Loading and breakthrough
The MLK bag itself has no loading dose, the CRI takes time to build effective plasma levels of each component. For a planned MLK start, give the patient an opioid bolus (morphine 0.1–0.2 mg/kg IV slowly, or hydromorphone 0.05–0.1 mg/kg IV) about 15–30 minutes before starting the bag. For breakthrough pain during MLK, give an opioid bolus rather than increasing the bag rate.
Adverse effects
The MLK profile combines dose-related effects of all three components:
- Sedation and respiratory depression (additive opioid + ketamine)
- GI hypomotility and ileus (morphine)
- Bradycardia (morphine, ketamine sympathetic-tone-dependent)
- Hypotension at higher rates or in volume-depleted patients
- Dysphoria, vocalization (morphine, ketamine, usually dose-related, often resolved by reducing concurrent inhalant or rotating opioids)
- Lidocaine-specific toxicity at sustained infusion: ataxia, nystagmus, tremors. Rare at the standard MLK rate but worth knowing about.
- Hyperthermia (ketamine, particularly in cats, relevant if MLK were ever attempted off-label in a cat, which it shouldn’t be)
Have naloxone immediately available for opioid reversal and IV lipid emulsion 20% available as the lidocaine-toxicity antidote. Both should be drawn up and ready for any patient on a sustained MLK infusion.
Drug interactions
- Inhalant anesthetics: substantial MAC reduction (lidocaine, ketamine, morphine each contribute). Reduce isoflurane/sevoflurane requirements and titrate to depth.
- α₂ agonists (dexmedetomidine), additive sedation and reduced ketamine metabolism. The DMLK variant (adding dexmedetomidine to MLK) is documented in Plumb’s at 0.5 µg/kg/hr dexmedetomidine and reduced doses of the other agents.
- Beta-blockers: reduce lidocaine clearance, may amplify ketamine’s negative inotropy in catecholamine-depleted patients.
Monitoring
- Sedation level using a validated scale every 1–2 hours
- Respiratory rate, ETCO₂ where available, SpO₂
- Heart rate and rhythm, bradycardia is the most common rhythm disturbance
- Blood pressure
- Body temperature
- Pain assessment with a validated scale (Glasgow CMPS-SF), the goal is comfort, not unconsciousness
- Mentation, watch for early lidocaine toxicity (ataxia, nystagmus, tremors)
- GI motility, postoperative ileus is common; watch for prolonged anorexia, vomiting, lack of bowel sounds
Stepping down
When the patient is comfortable on the MLK and a transition plan is in place, step down in this order: lidocaine first (reduces toxicity-monitoring burden), then ketamine, then taper the opioid component as appropriate to the underlying pain process.
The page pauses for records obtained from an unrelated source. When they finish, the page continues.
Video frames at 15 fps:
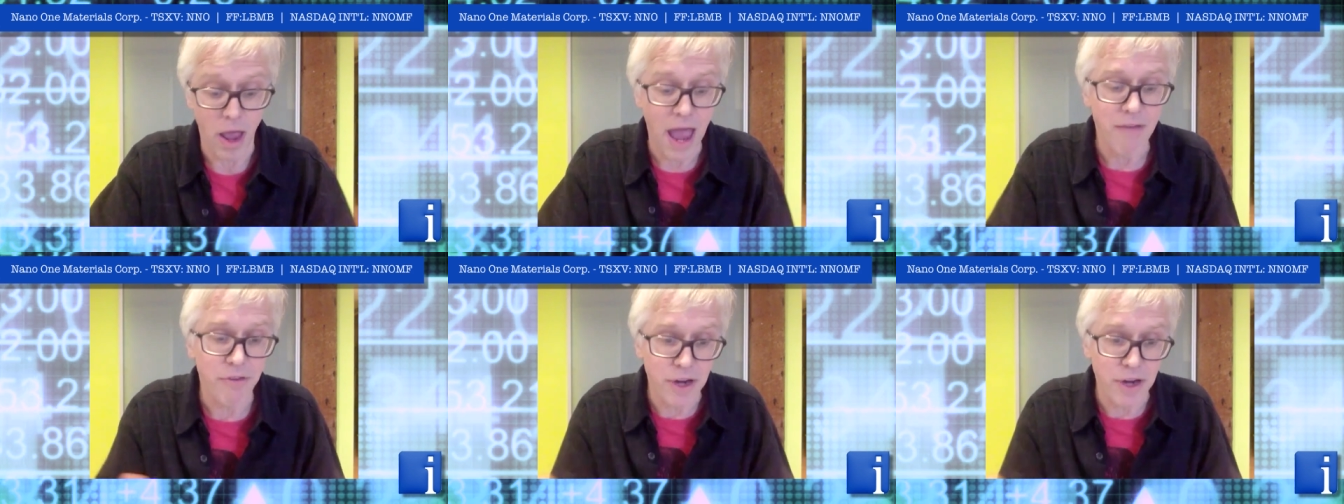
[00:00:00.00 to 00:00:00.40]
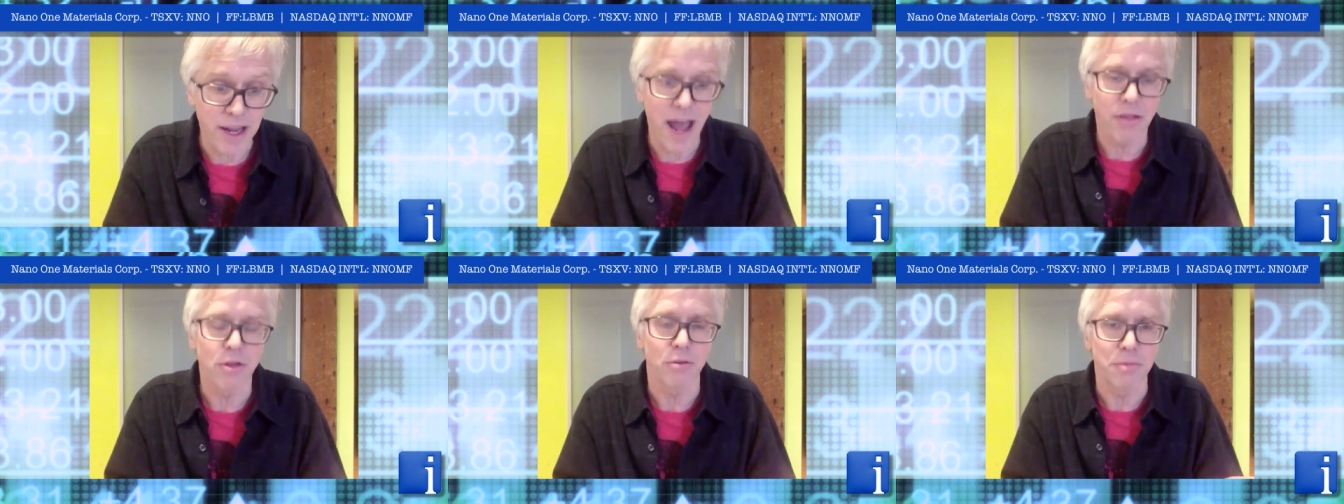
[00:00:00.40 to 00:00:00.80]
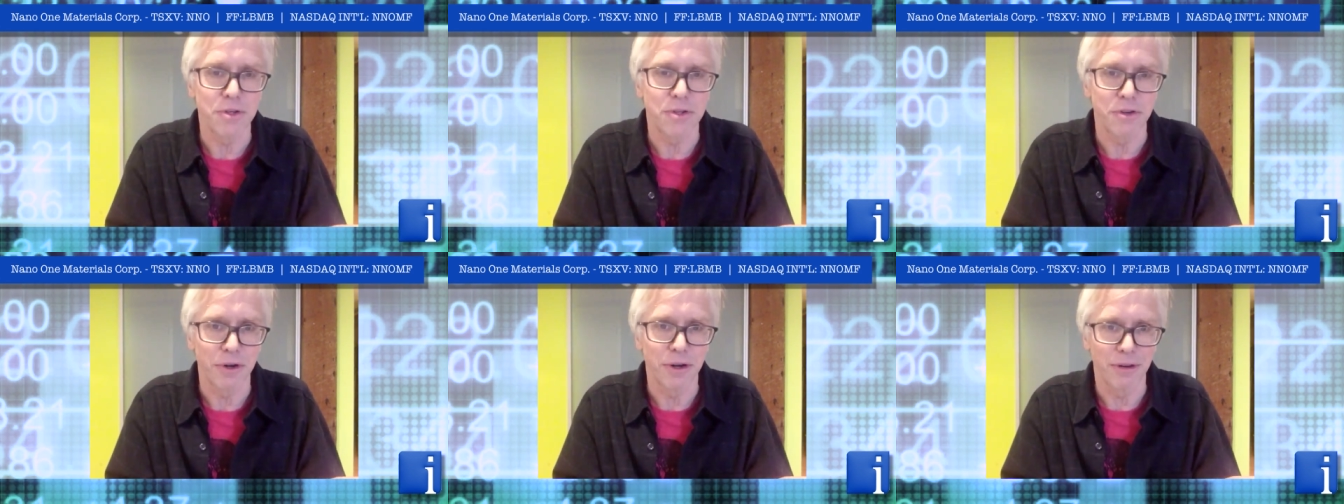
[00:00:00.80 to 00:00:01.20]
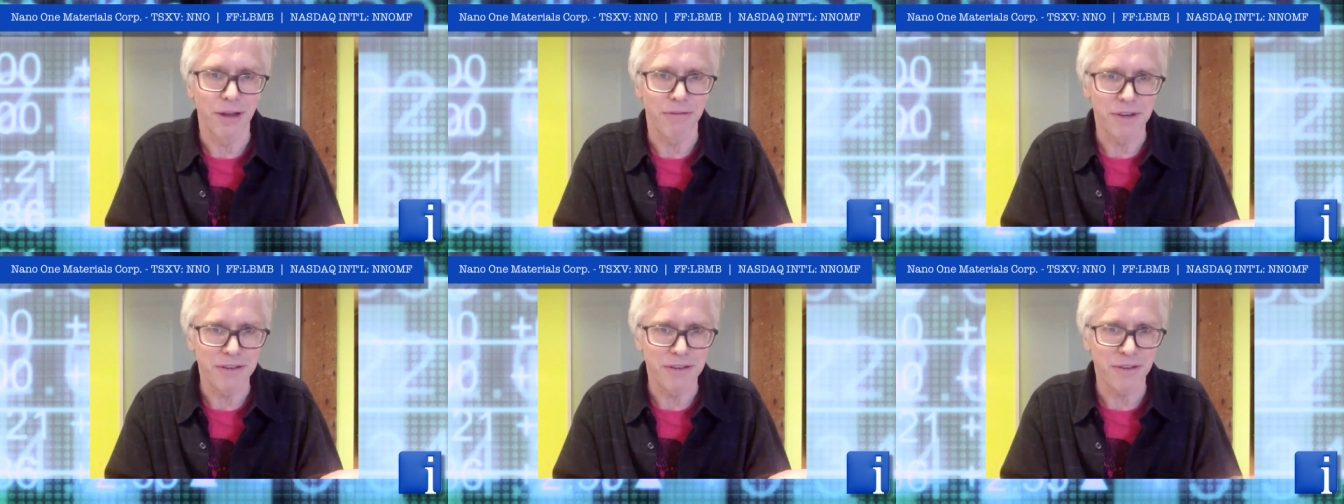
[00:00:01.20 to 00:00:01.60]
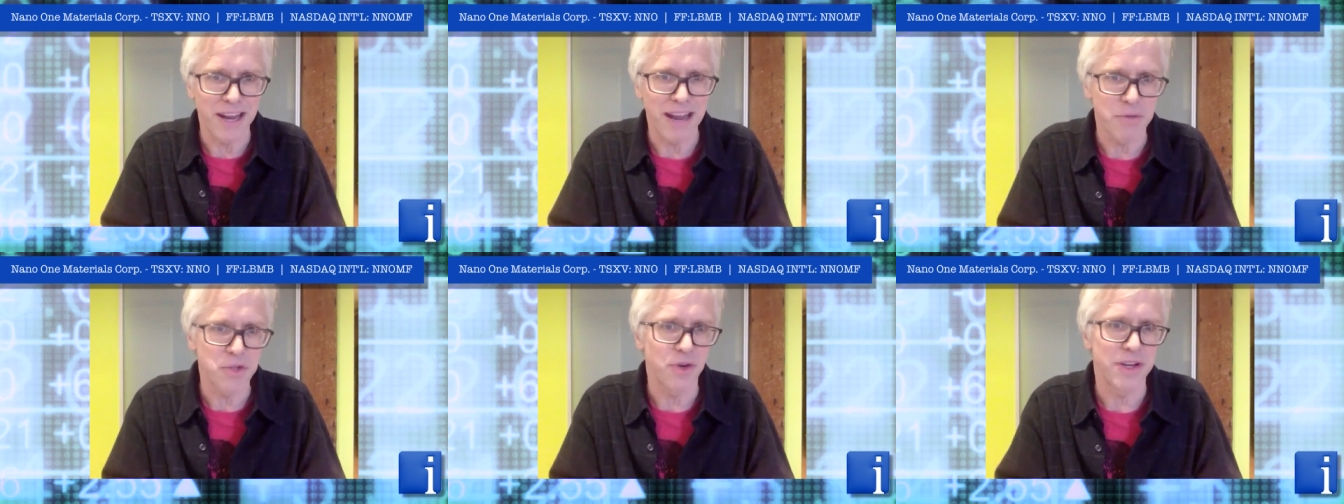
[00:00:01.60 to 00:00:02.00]
every cathode material, every
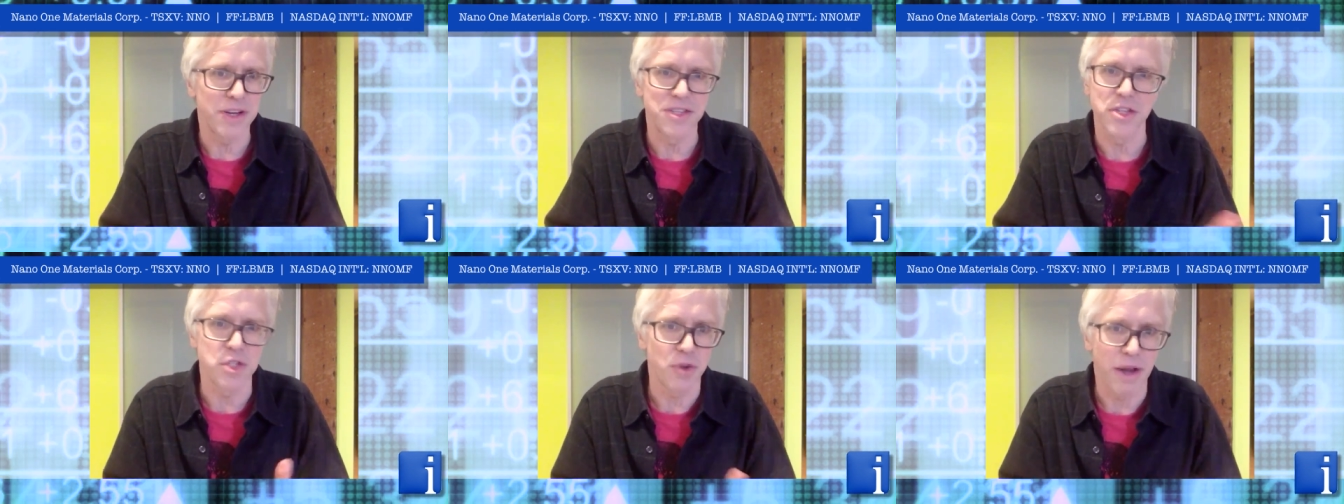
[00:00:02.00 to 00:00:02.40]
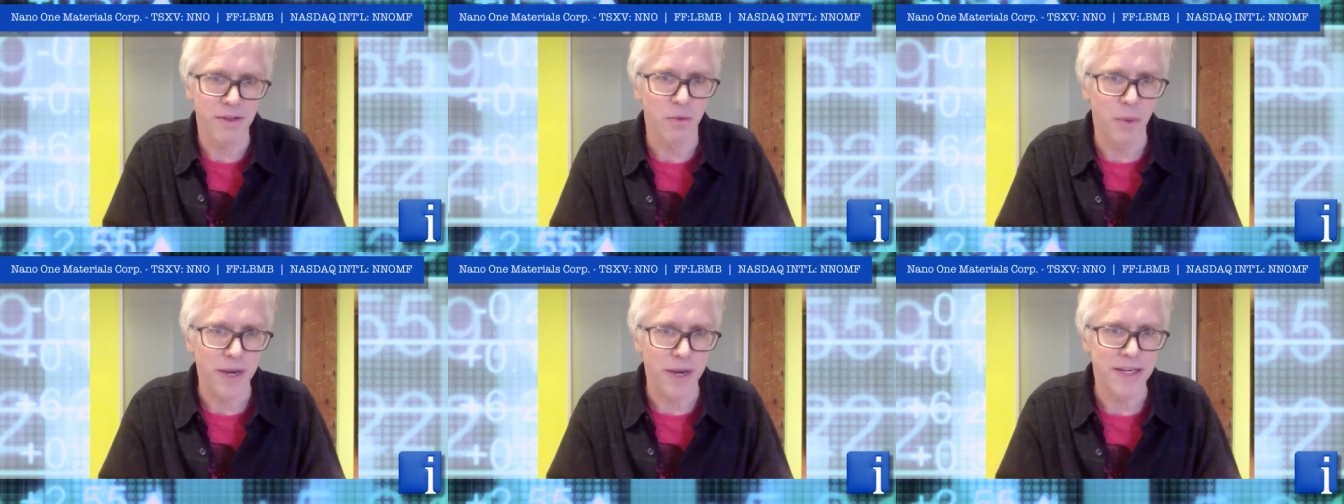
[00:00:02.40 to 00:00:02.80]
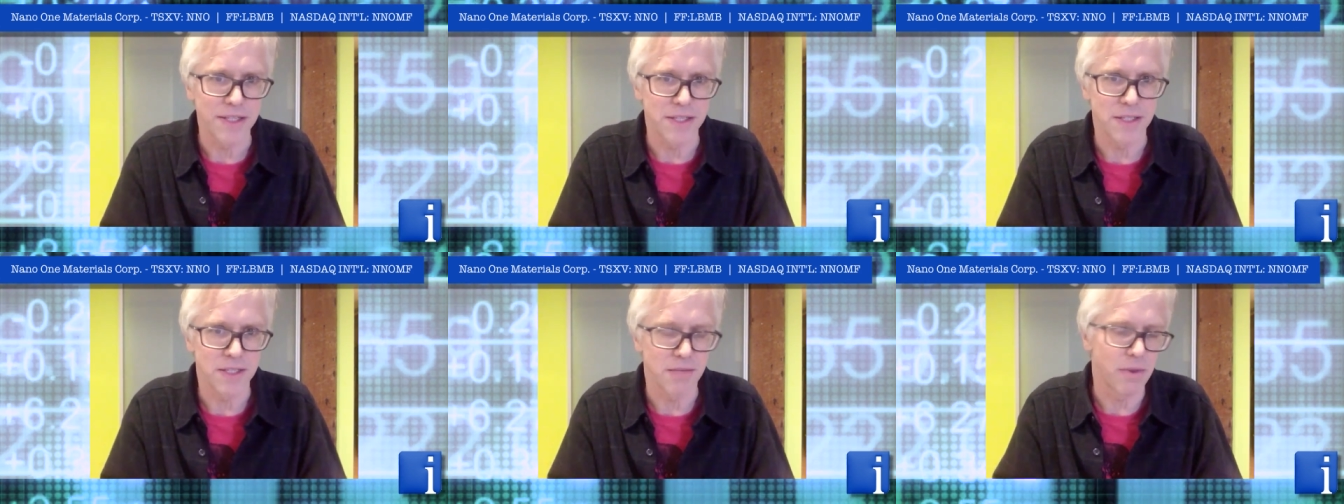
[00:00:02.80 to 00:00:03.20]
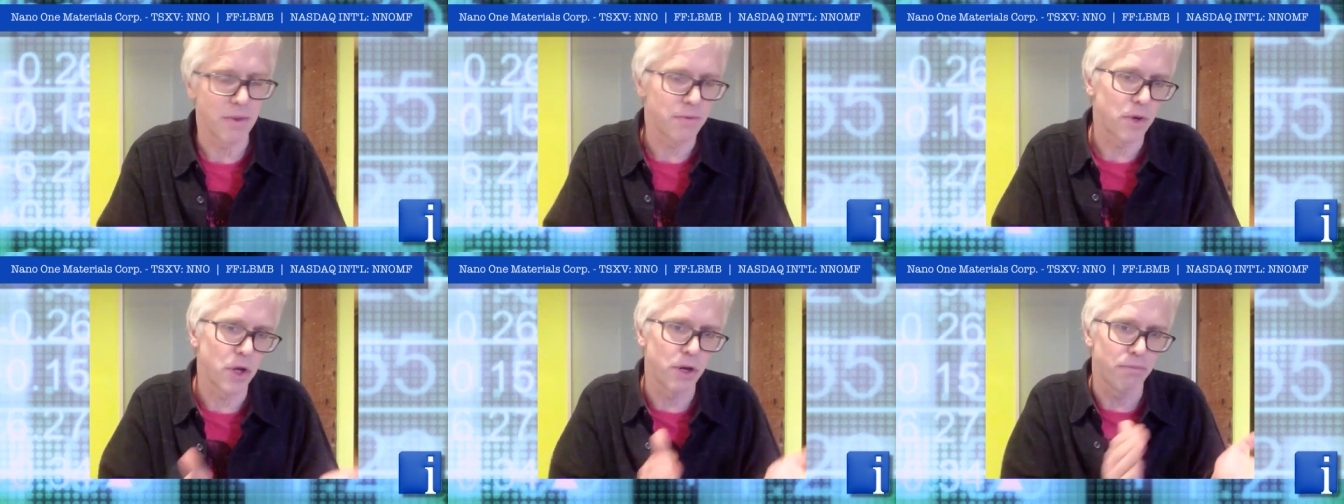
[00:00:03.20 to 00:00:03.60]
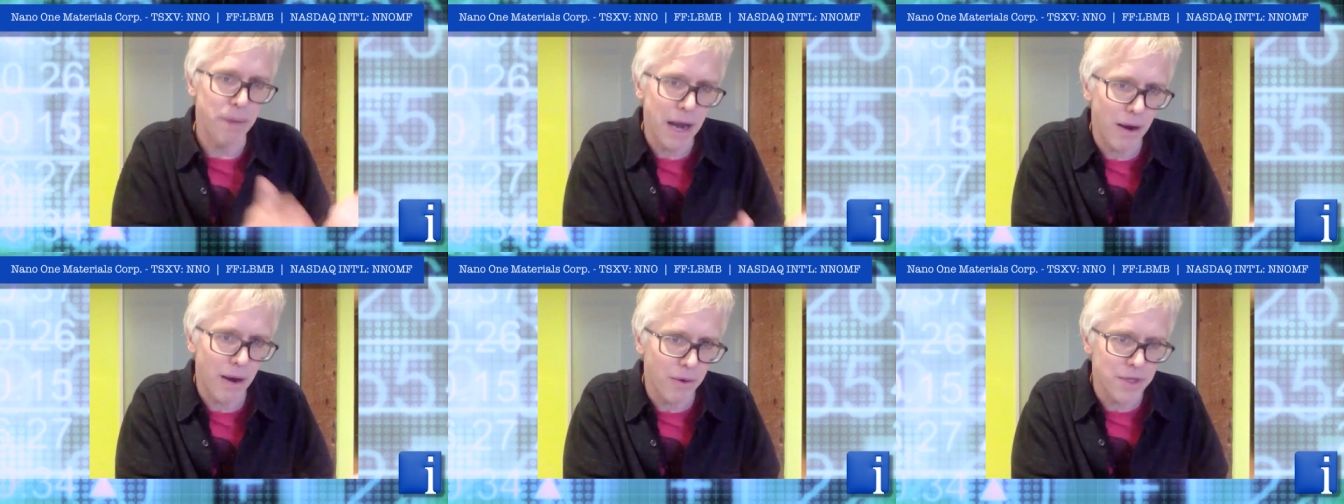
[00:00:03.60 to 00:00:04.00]
different chemistry has its strengths and weaknesses. Some of them are good at
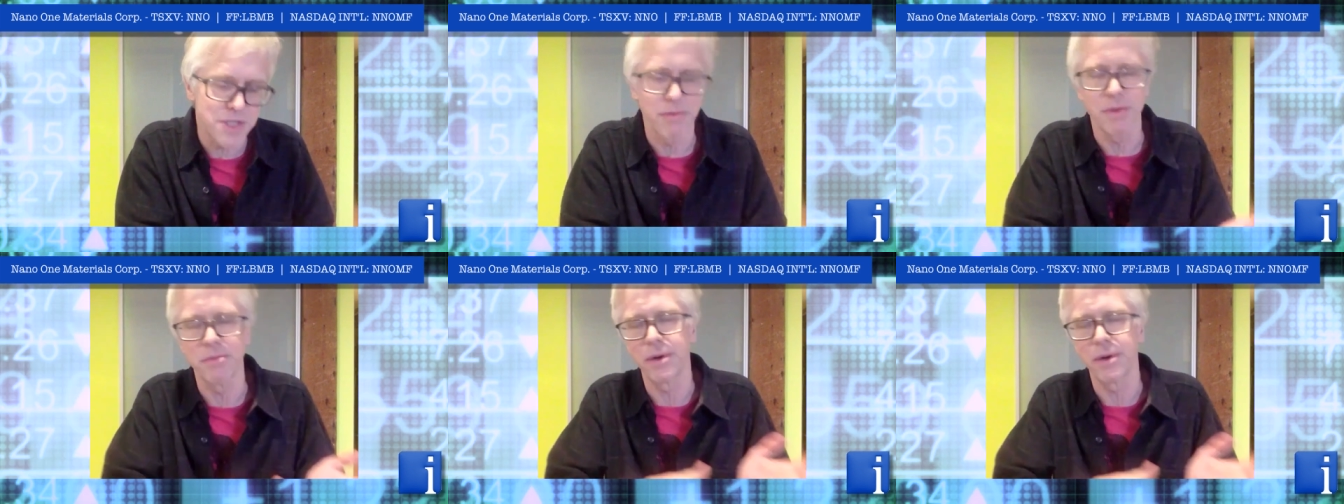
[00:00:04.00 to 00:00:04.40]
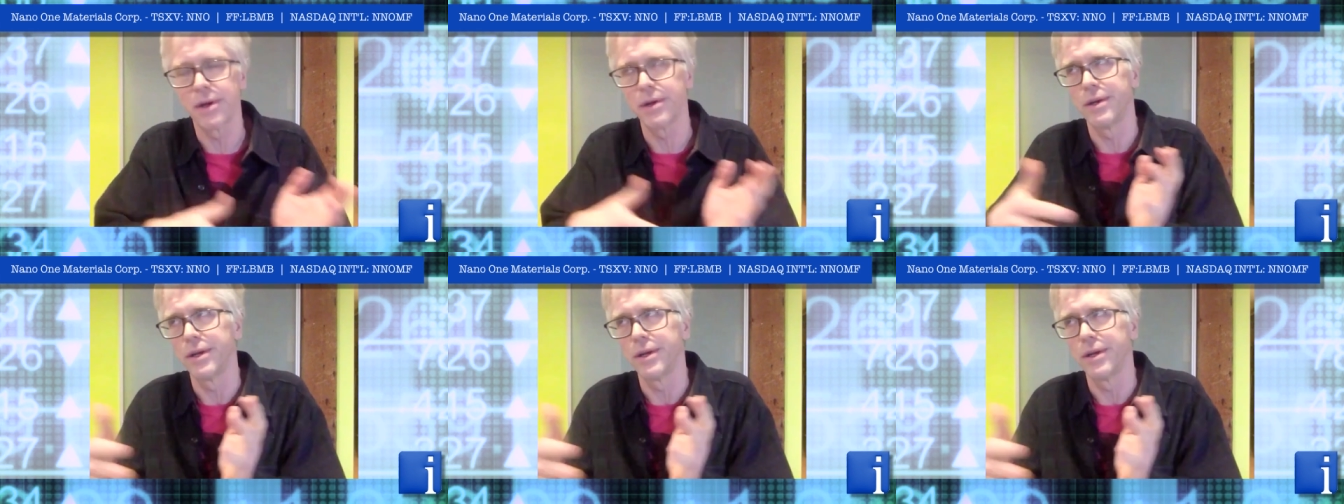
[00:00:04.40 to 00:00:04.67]
power, some of them are good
Many patients can be transitioned from MLK to oral analgesia (NSAID + tramadol or gabapentin where appropriate) over 24–48 hours.
Sources
- Silverstein DC, Hopper K, eds. Small Animal Critical Care Medicine. 3rd ed. Elsevier; 2023. Chapter 134, Table 134.1 (Commonly Used Analgesic Agents), p. 789.
- Plumb’s Veterinary Drugs, lidocaine, morphine, and ketamine monographs (current edition), for component-level pharmacology, drug interactions, and toxicity management.